In my own experience, as a service provider, these economics may be unsustainable and the risk is they simply run out of cash. The CEO’s of these firms would argue they are growing the business and, assuming manageable churn, they could easily crank down the SG&A spend and this would flow directly into cash profit. The spiky stock trading of these firms clearly indicates there are some definite believers and non-believers in this story. You can guess which side I’m on.

102626690p-03-02Way out in Peoria, Illinois – folks don’t know about Slack, perhaps they’ve heard about Skype but used it once on that European vacation years ago, the office IBM Selectric still gets regular use and they may even have a postage meter (Pitney-Bowes continues to grow and it’s a $4b a year business).

This type of market rewards the telco operator well, they don’t appear to be moving much, but they are acting and are in the unique position to win customers who do move, start-up or turn-over. They obviously are winning UC desktops with new fangle IP phones but with the same familiar curly cord they’re familiar. This, of course, benefits both the telco and BroadSoft.
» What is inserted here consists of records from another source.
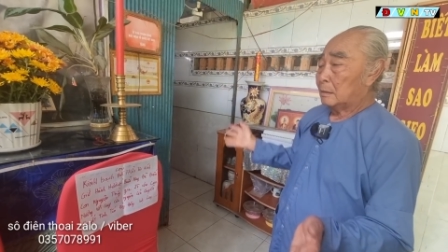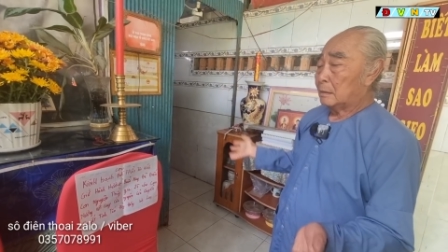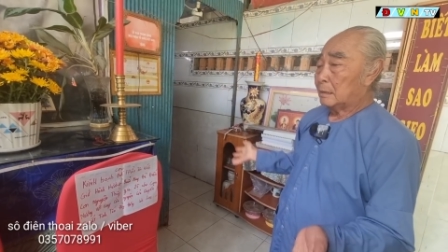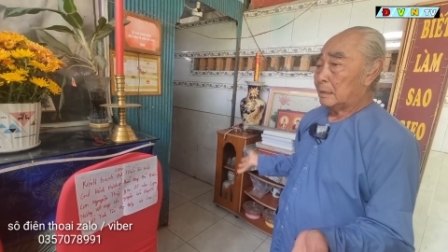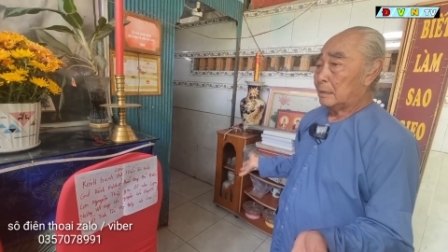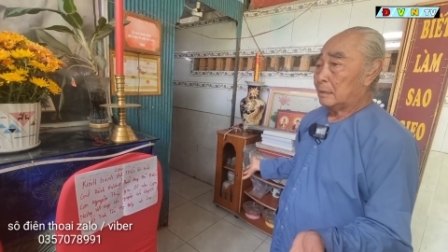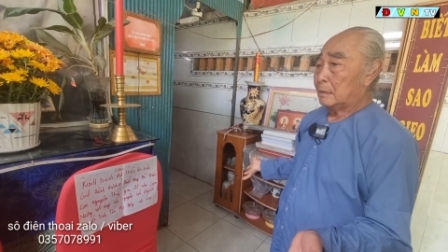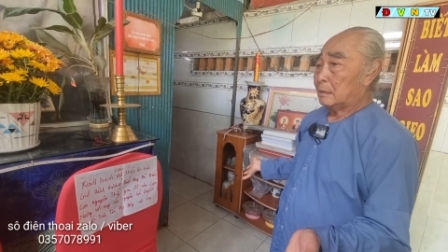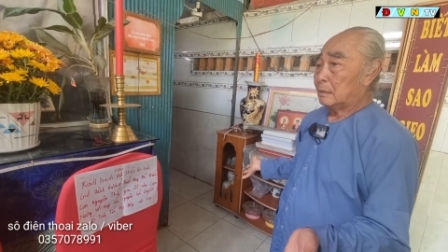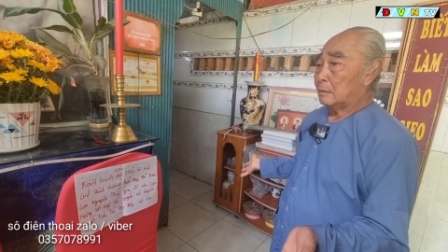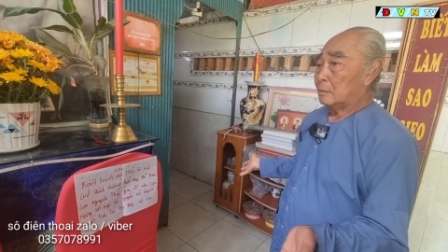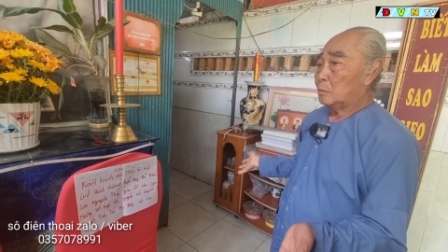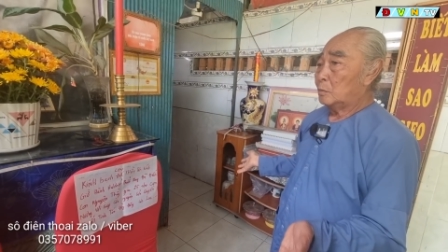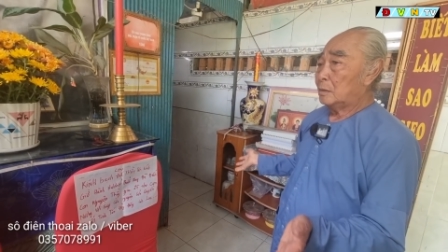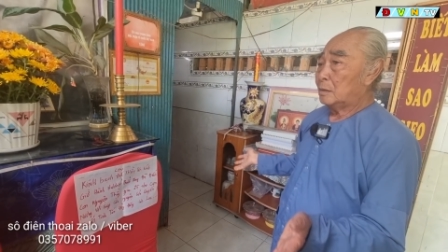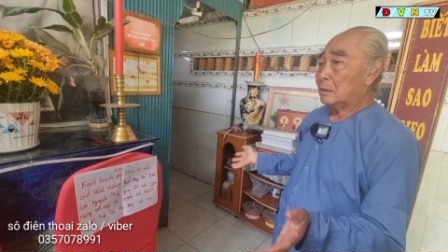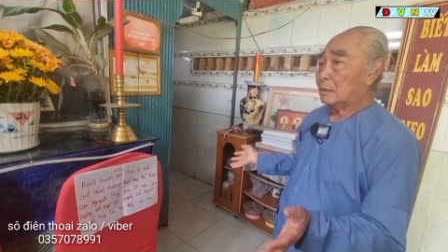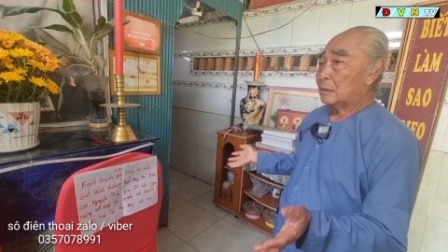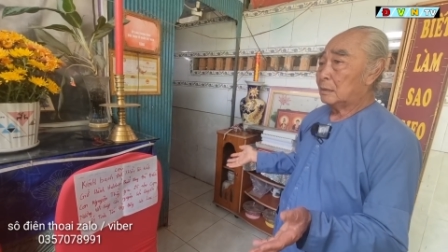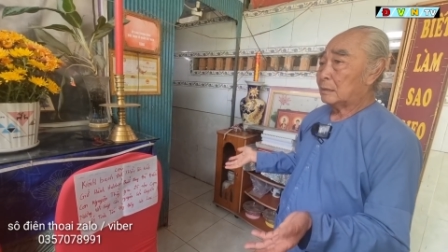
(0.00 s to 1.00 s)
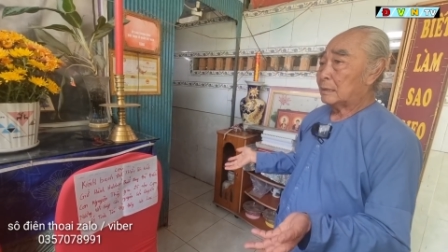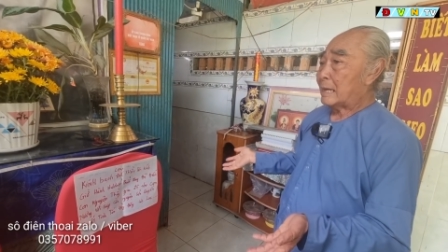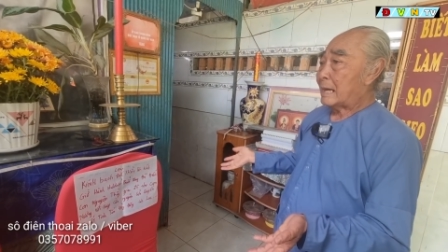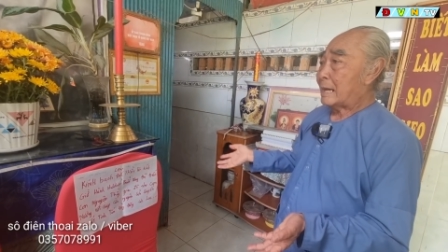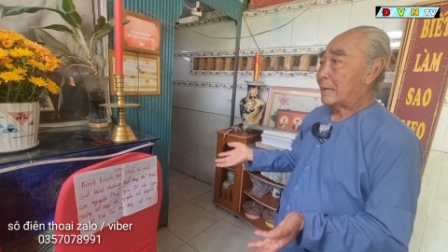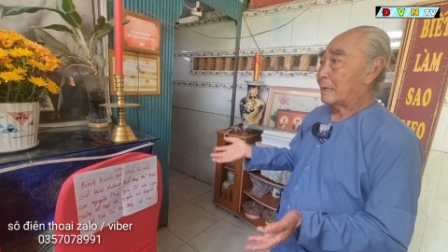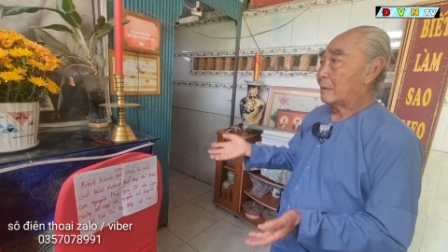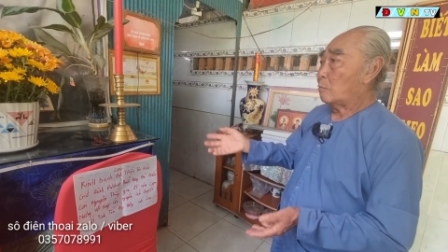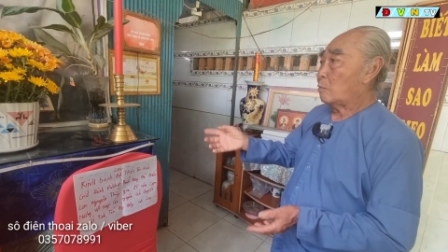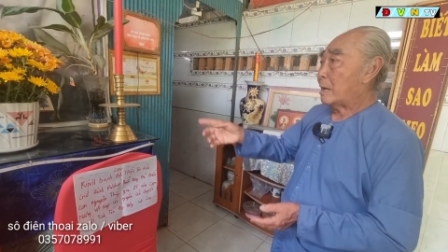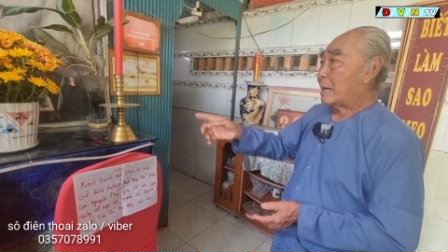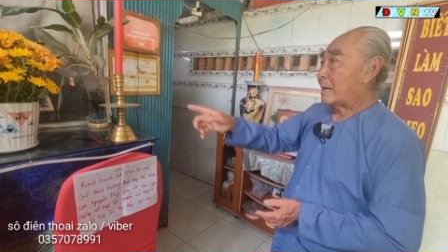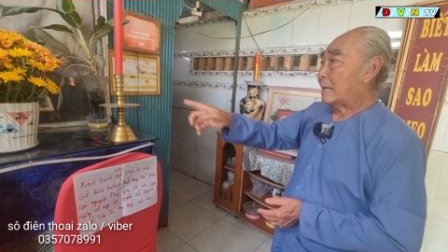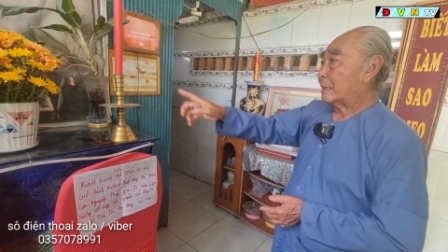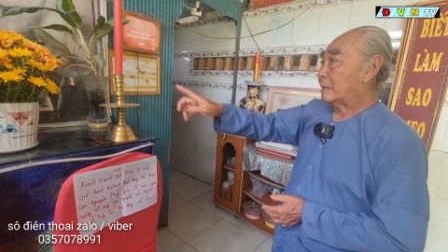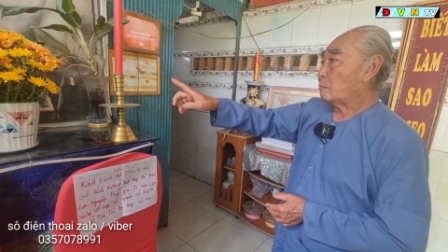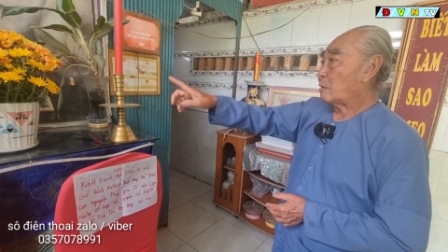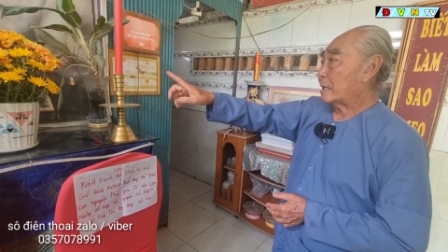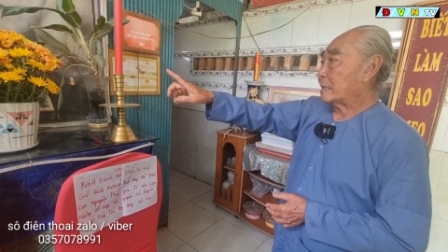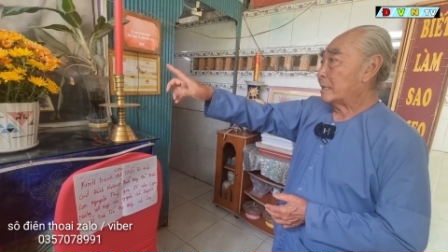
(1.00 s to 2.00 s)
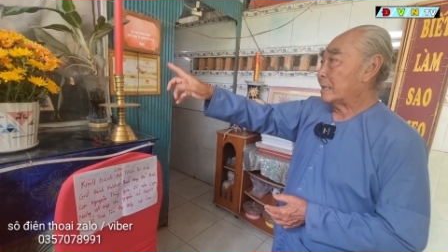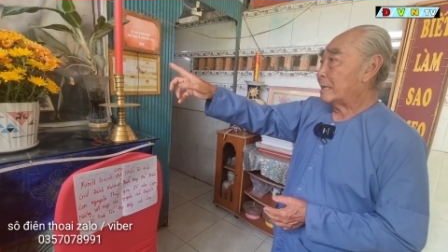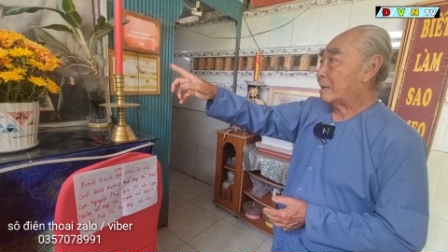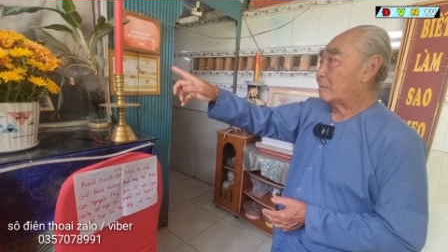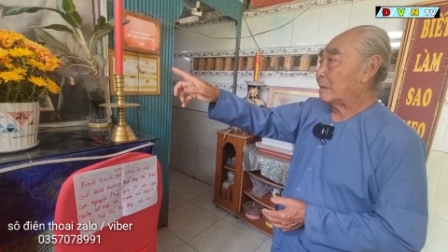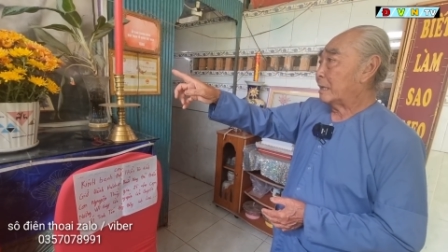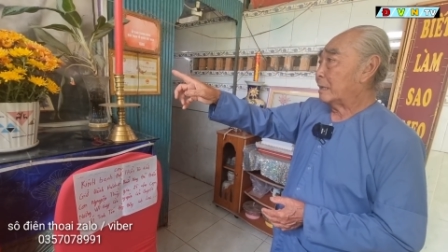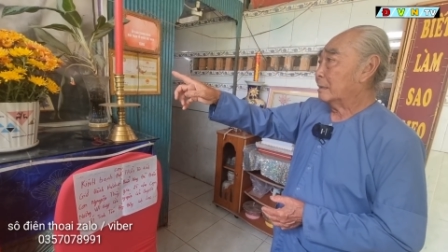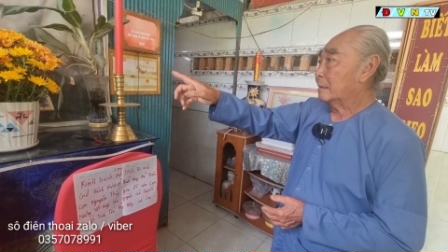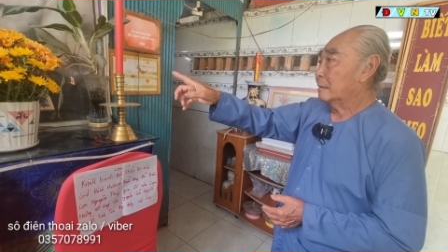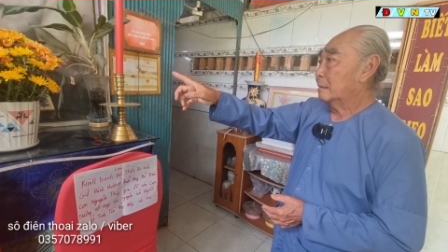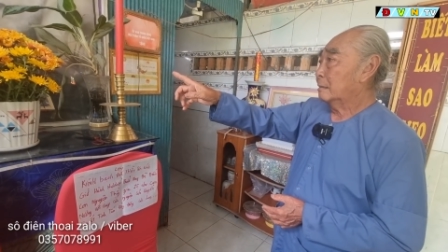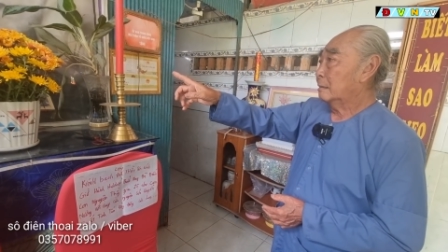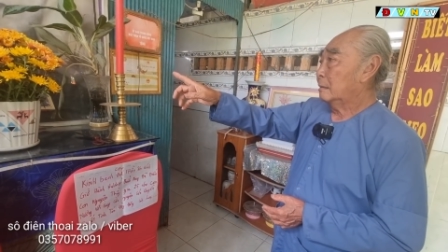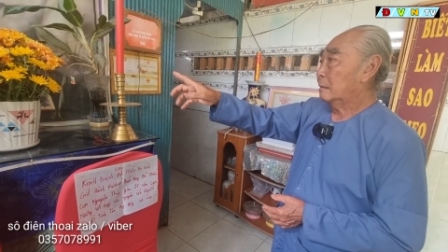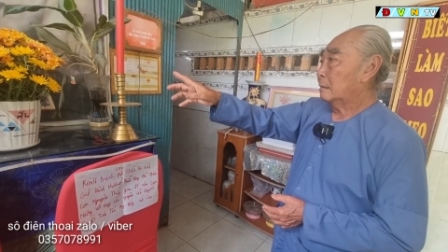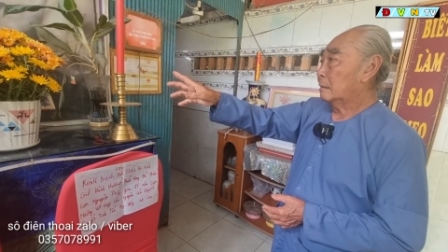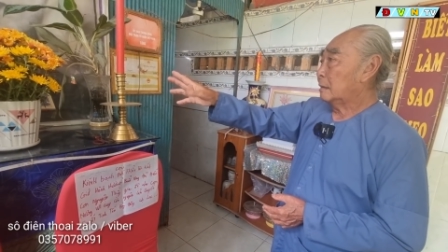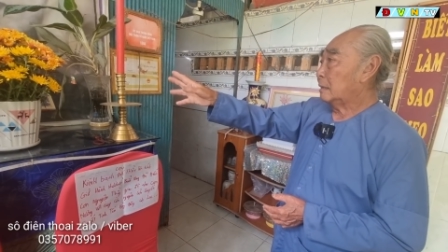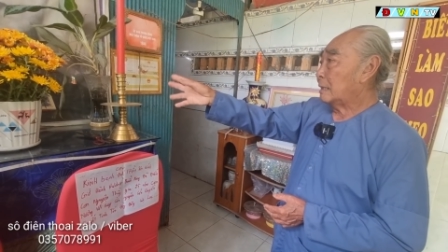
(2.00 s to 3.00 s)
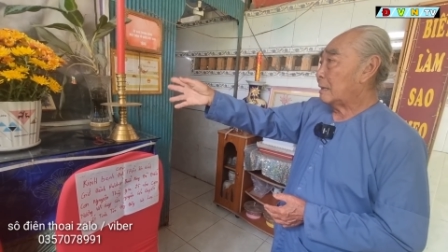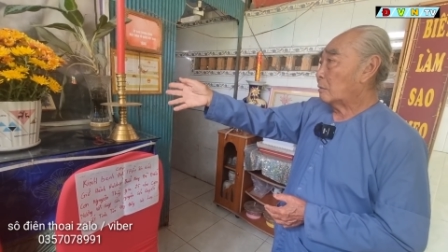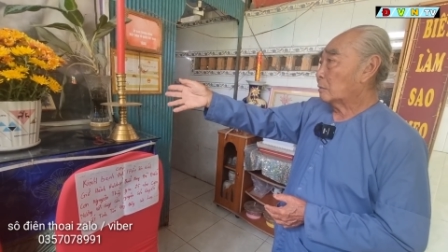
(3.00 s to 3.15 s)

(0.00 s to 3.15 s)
cái à, núi đó tàn là qua qua gì không à đi yeah.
Time may not move fast, but it does move. Those folks in Peoria may not have heard of Slack, but my guess is they’ve heard of Dropbox, Microsoft and Google all of whom have the long-term financial might to play in or even redefine the new UC space.

The crowd at the BroadSoft Connections event does know who Slack is, they also know Dropbox, Microsoft & Google plus a long list of well-financed companies who all have the potential to play and disrupt this cozy tea party. The arrival of this disruption, is as yet TBD, but like most disruptions appear often with little initial notice and with competitive weapons you haven’t previously seen.

Will mobile continue to destroy this space? Will every app suddenly have its own communication element? Will we have a renewed communications all-in-1 tool that lives alongside these other capabilities? Will we start to talk more if frictions are removed? Or is the continued non-speaking trend likely to continue? Video? 

Thus, I will be looking specifically for what this Connections audience perceives as the opportunity/threat and whether they will risk making a first move or simply packing away dry powder ideas/early products just in case.

tl;dr

  • BroadSoft, a provider of UC infrastructure is having its annual customer conference this week.
  • Expect to see some announcements, likely on their forward direction in light of perceived competitive pressures from non-traditional players.
  • I’ll be listening for a sentiment analysis and post during the week.